Selon les estimations évoquées, environ 185 000 enfants auraient été séparés de leur mère dans le cadre de ce système, qui a principalement ciblé des femmes célibataires jugées socialement stigmatisées entre la fin des années 1940 et les années 1970. Le chef du gouvernement a reconnu la responsabilité de l’État dans ces pratiques.
Devant le Parlement, Keir Starmer a déclaré, au nom du pays, que les victimes méritaient des excuses claires et sans ambiguïté. Il a exprimé ses regrets pour les souffrances durables causées par ce système, évoquant une défaillance institutionnelle prolongée dans la protection des mères, des enfants et des familles.

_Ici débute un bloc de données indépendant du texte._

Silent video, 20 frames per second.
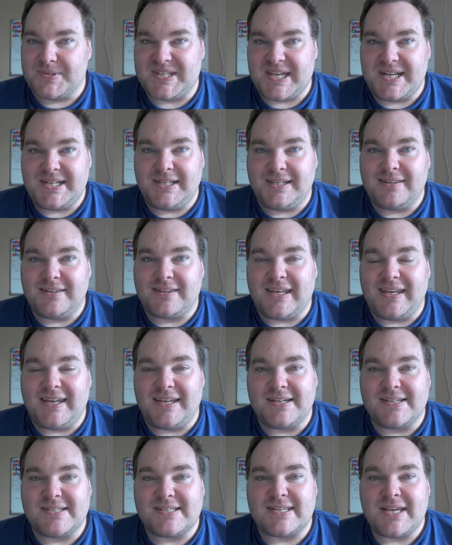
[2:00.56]
sending
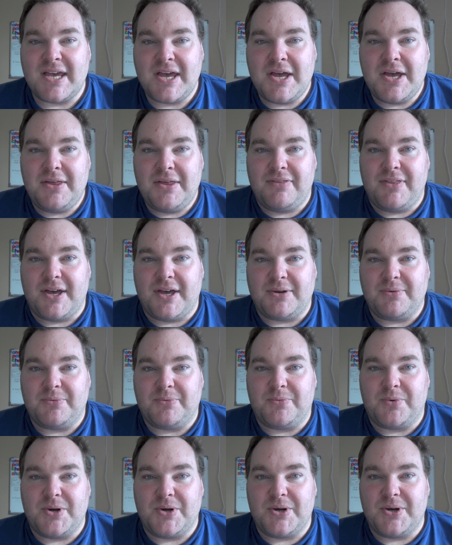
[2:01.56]
things that
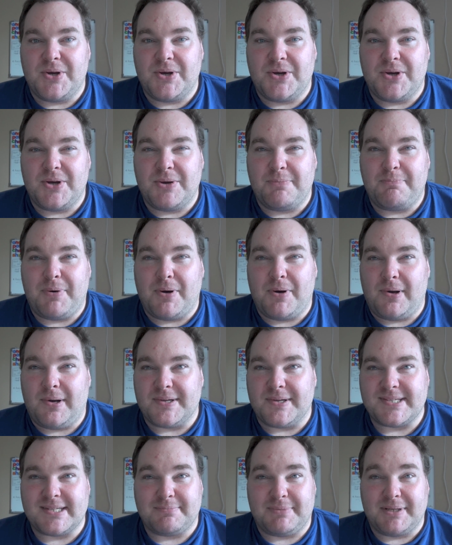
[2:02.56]
were
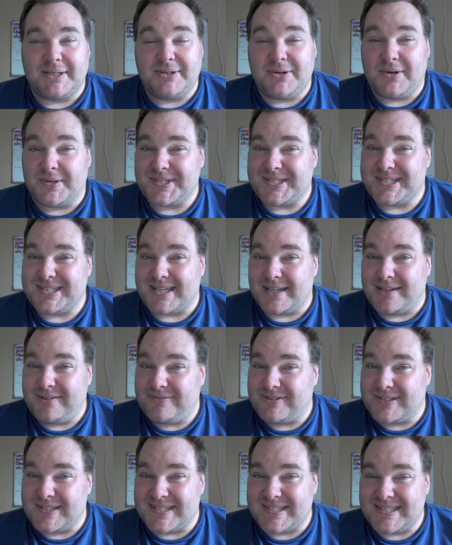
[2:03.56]
possibly not
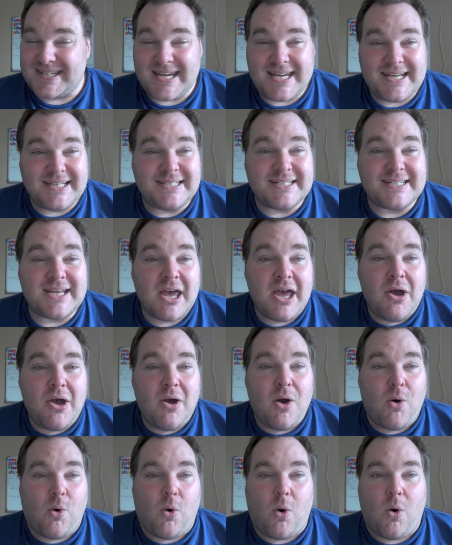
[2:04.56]
safe to send,
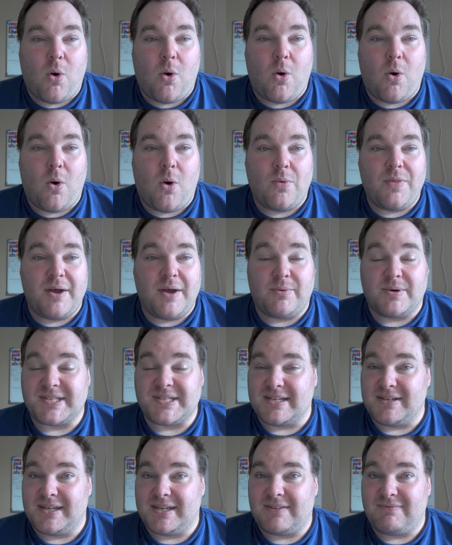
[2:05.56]
or there
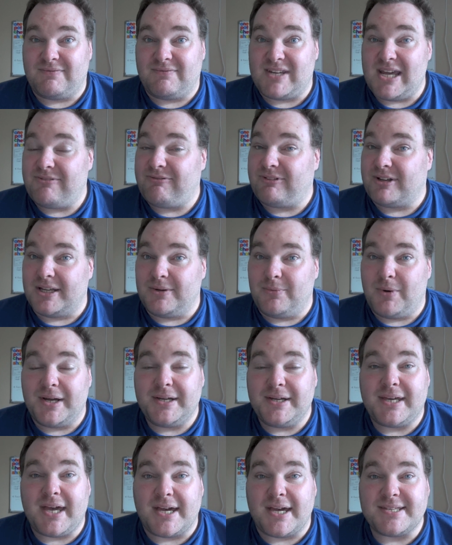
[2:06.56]
was definitely
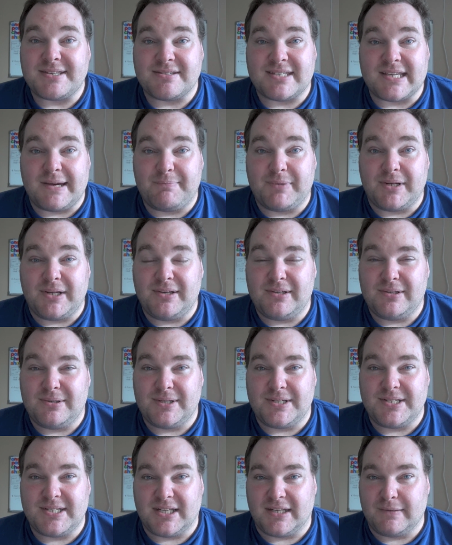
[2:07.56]
one case of somebody who
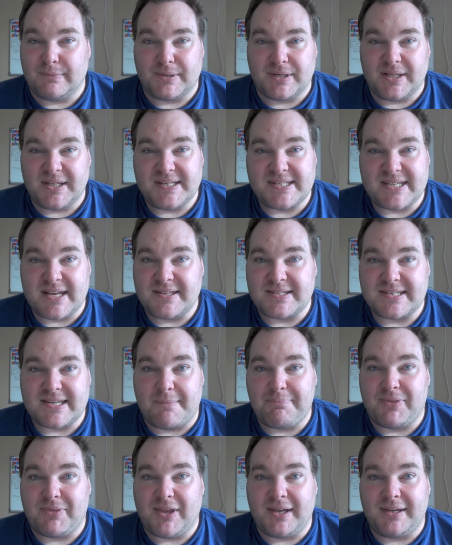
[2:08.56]
had deliberately sent
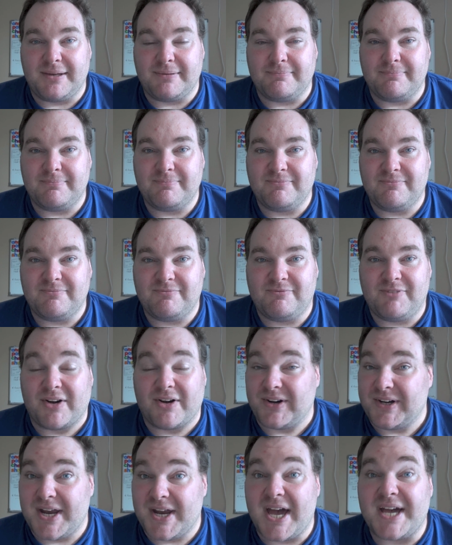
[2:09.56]
something
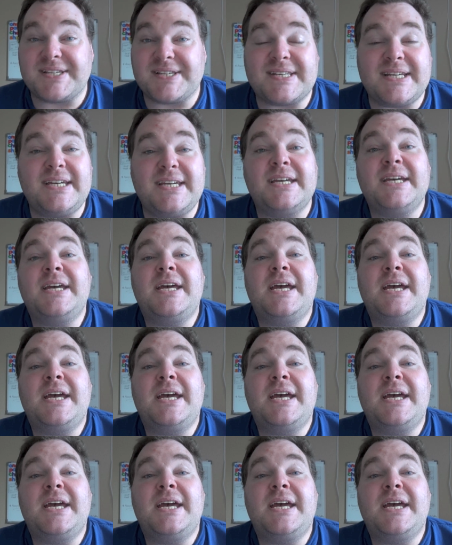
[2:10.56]
very nasty.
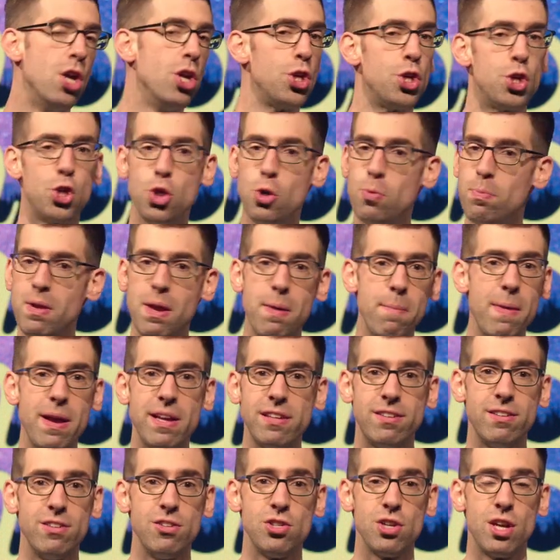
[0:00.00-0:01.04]
Shoot me a
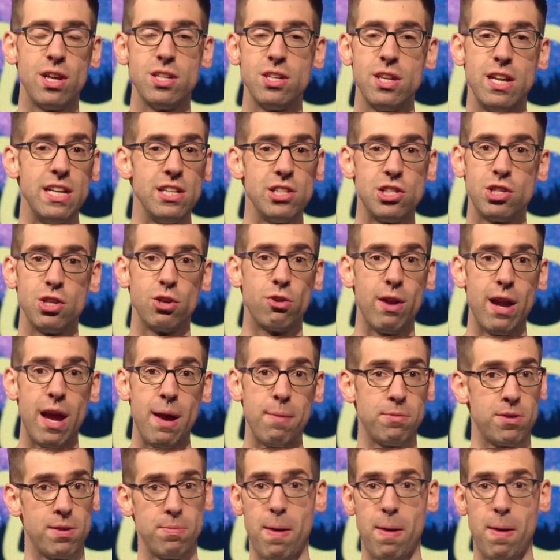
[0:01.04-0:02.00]
message on Instagram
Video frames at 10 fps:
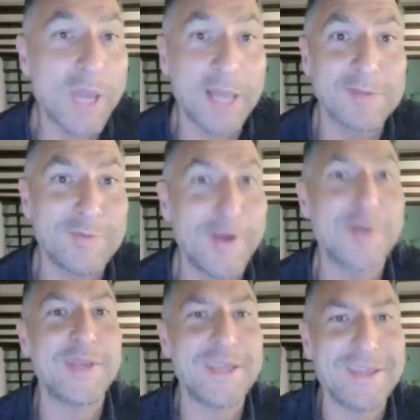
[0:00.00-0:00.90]
we had
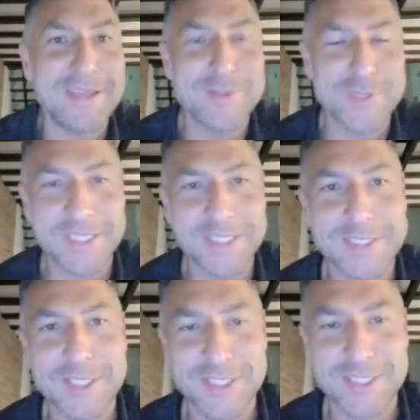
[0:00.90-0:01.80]
very interesting
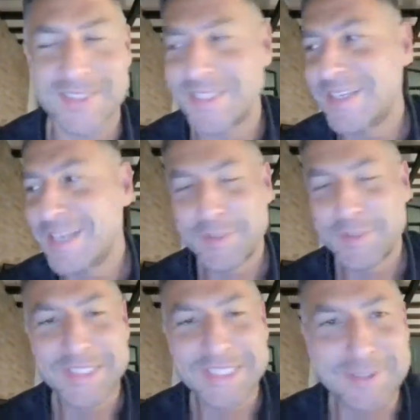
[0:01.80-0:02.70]
discussions
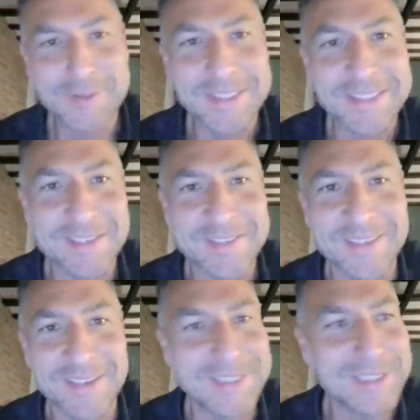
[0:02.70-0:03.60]
with the C-suite
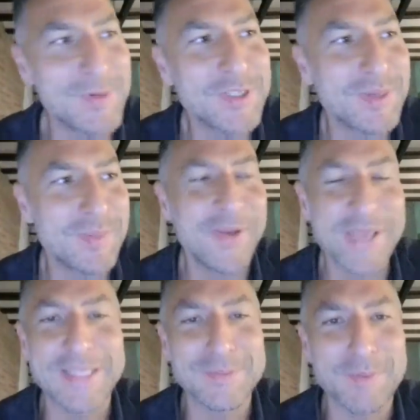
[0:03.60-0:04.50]
on this book, but
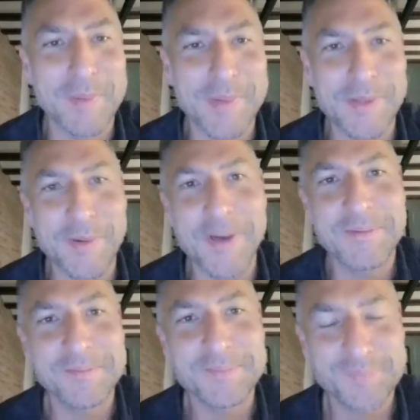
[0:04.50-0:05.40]
yeah, that's probably the one.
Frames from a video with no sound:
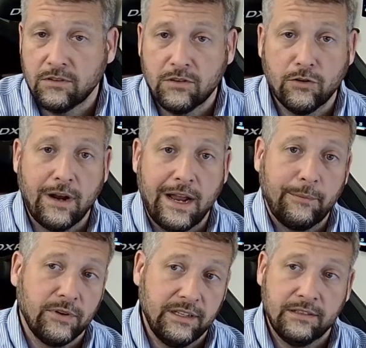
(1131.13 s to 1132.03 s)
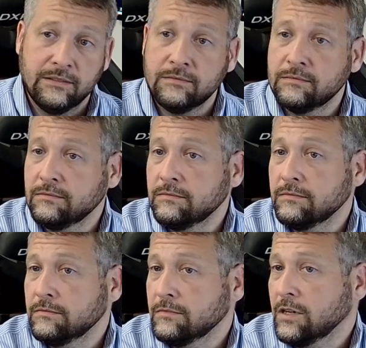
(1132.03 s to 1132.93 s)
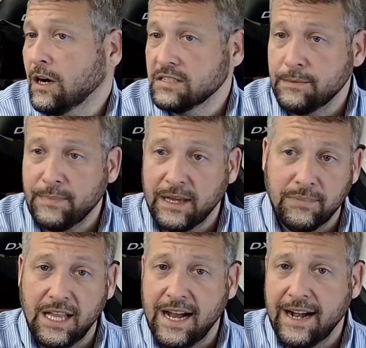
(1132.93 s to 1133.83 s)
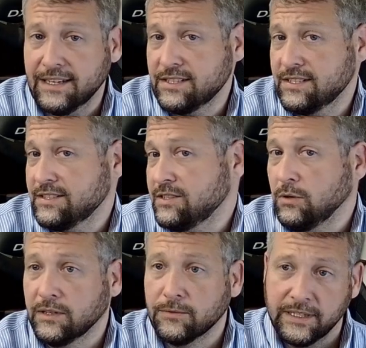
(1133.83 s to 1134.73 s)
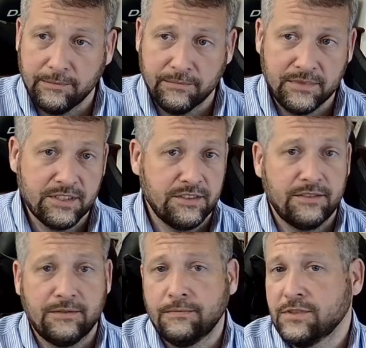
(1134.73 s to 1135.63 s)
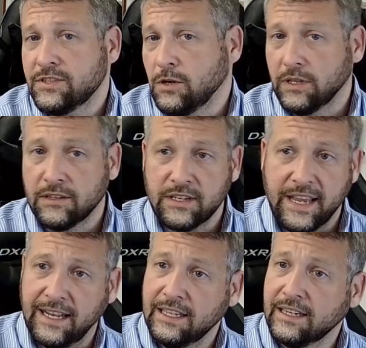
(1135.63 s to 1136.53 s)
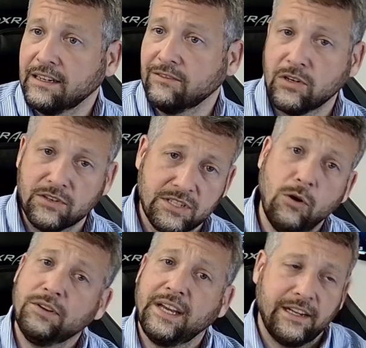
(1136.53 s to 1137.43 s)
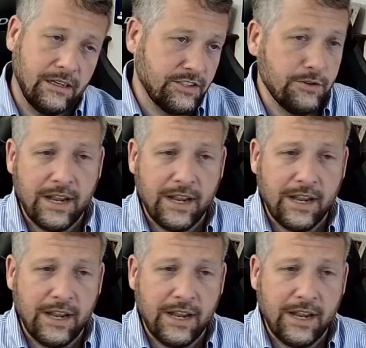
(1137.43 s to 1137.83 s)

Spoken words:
crime ridden, cars up on blocks, stolen rims, stolen catalytic converters, the whole 9 yards.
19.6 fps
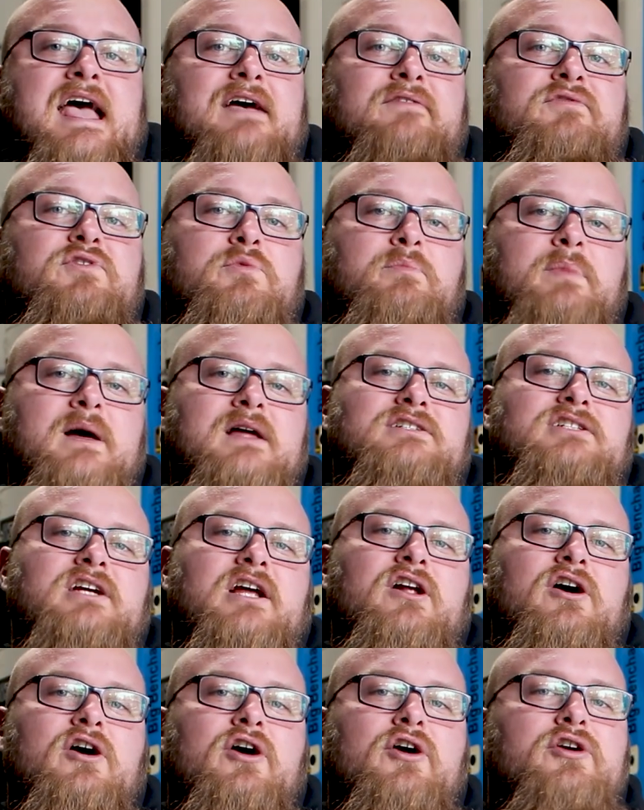If you bench
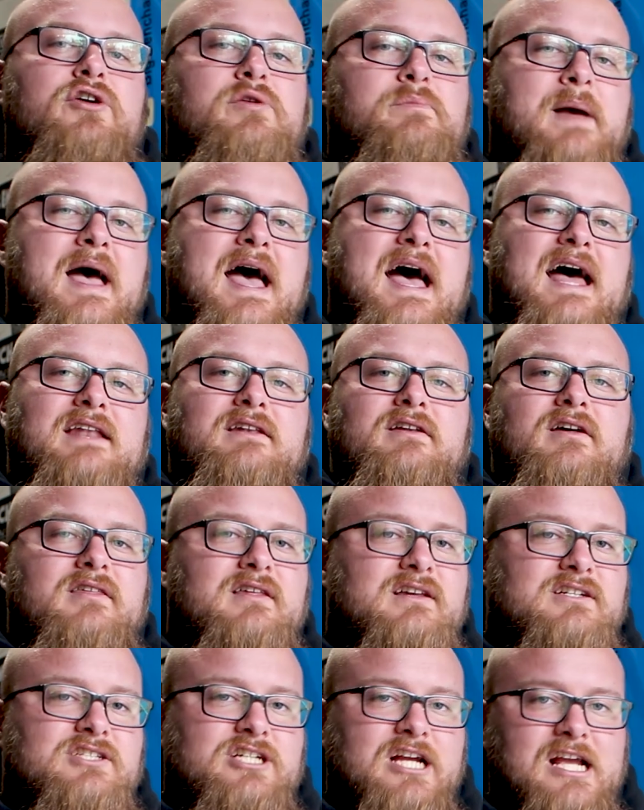on a harder pad,
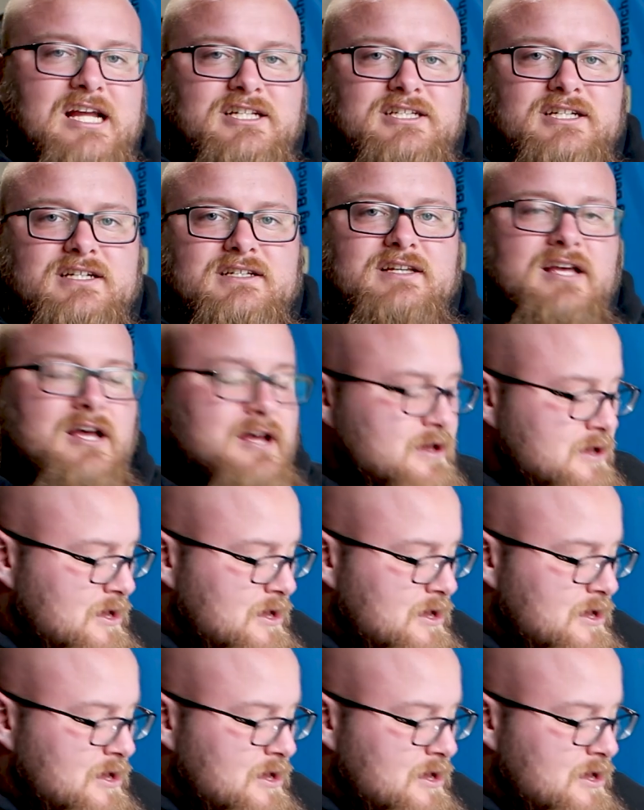nothing changes.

Le dispositif en question s’est développé entre 1949 et 1976, dans un contexte social marqué par une forte pression morale. L’État britannique et certaines institutions religieuses ont contribué à un système dans lequel les jeunes femmes enceintes hors mariage étaient souvent contraintes d’abandonner leur enfant pour se conformer aux normes de l’époque.
Ces révélations et excuses officielles s’inscrivent dans une démarche plus large de reconnaissance des abus historiques commis par des institutions publiques. Le gouvernement britannique fait face à des appels croissants à des réparations et à une enquête approfondie sur les conséquences de ces pratiques.
Cette déclaration marque une étape importante pour les victimes et leurs familles, qui réclament depuis des années une reconnaissance officielle du traumatisme subi et de ses répercussions à long terme.